Riddles of the Court
The vitamin D supplements rattled in Elena's palm as she stepped onto the padel court. Another 7 AM match with clients—her life had become a series of performative enthusiasms, a carefully curated existence that felt increasingly like something inhabited rather than lived.
Across the net, Marcus served with mechanical precision. He was forty-two, divorced, and possessed that particular hollowed-out quality of men who'd succeeded at things they no longer remembered wanting. His tan was expensive, his smile didn't reach his eyes, and Elena had watched him consume enough multivitamins and protein shakes over the past three months to stock a pharmacy.
"You're not playing today," he said, returning her weak volley with unnecessary force. "You're just showing up."
The ball hit the glass wall with a sound like breaking expectations.
Afterward, sitting in the clubhouse, Marcus produced a tarot deck from his gym bag. Elena blinked—the man who negotiated million-dollar contracts over quinoa bowls was reading cards?
"My sister," he explained, laying out the spread. "She says I'm spiritually constipated. Says I need to confront the sphinx."
"The sphinx?"
"The riddle, Elena. What walks on four legs in the morning, two at noon, three in the evening?" His fingers traced the line of coffee cups, missed opportunities, the accumulated debris of choices made and unmade. "The answer is 'man.' But the real riddle is: what happens when you forget you're even playing the game?"
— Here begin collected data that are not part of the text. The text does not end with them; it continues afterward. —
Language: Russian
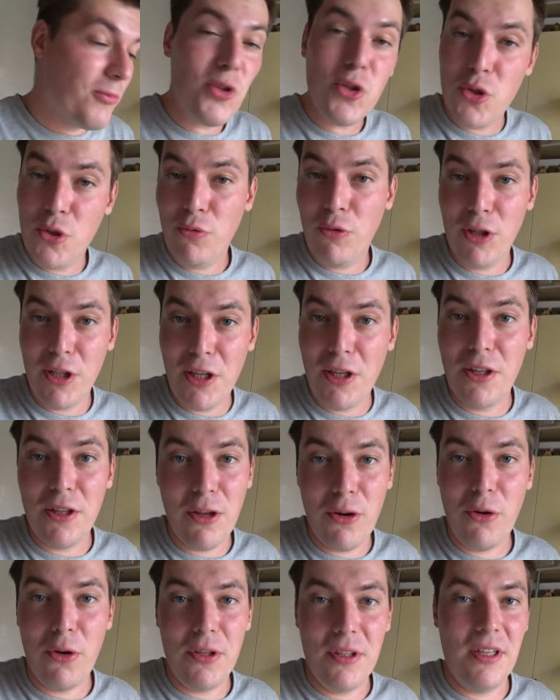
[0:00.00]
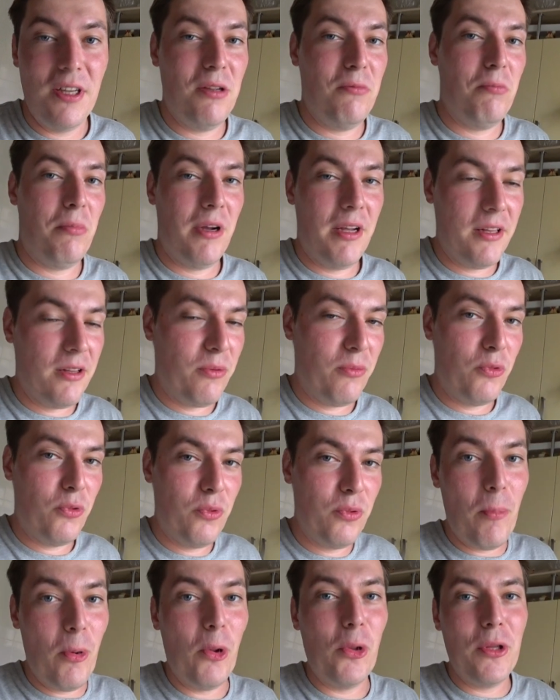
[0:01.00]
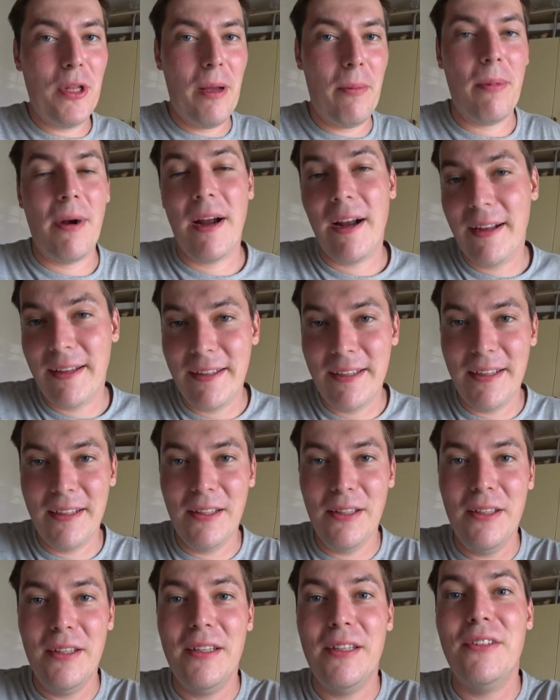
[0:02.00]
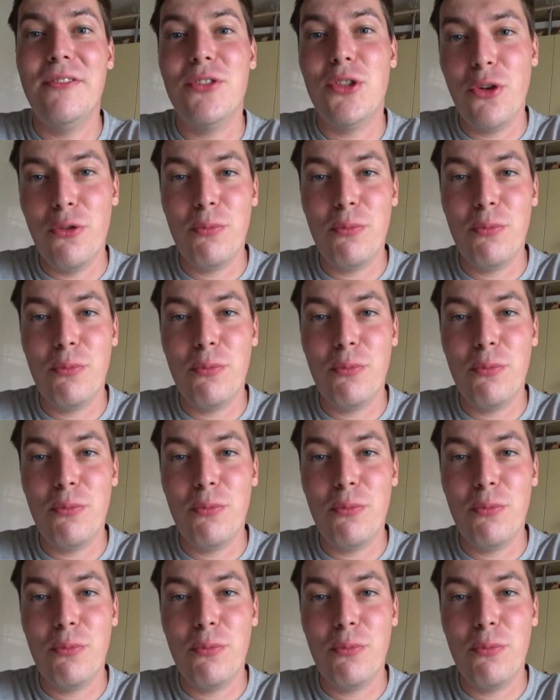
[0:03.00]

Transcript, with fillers: Но сегодня не такой день, поэтому пол не проходил и все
He looked at her then, really looked at her, with eyes that suddenly held everything he'd been saying without saying.
"We're all zombies, aren't we?" he said softly. "Walking around with our vitamins and our cardio and our carefully scheduled authenticity, waiting for someone to ask us the question that'll make us remember we're supposed to be alive."
Elena's phone buzzed—another client, another meeting, another performance. She turned it off.
"Teach me the cards," she said.
Marcus smiled, and this time it reached his eyes.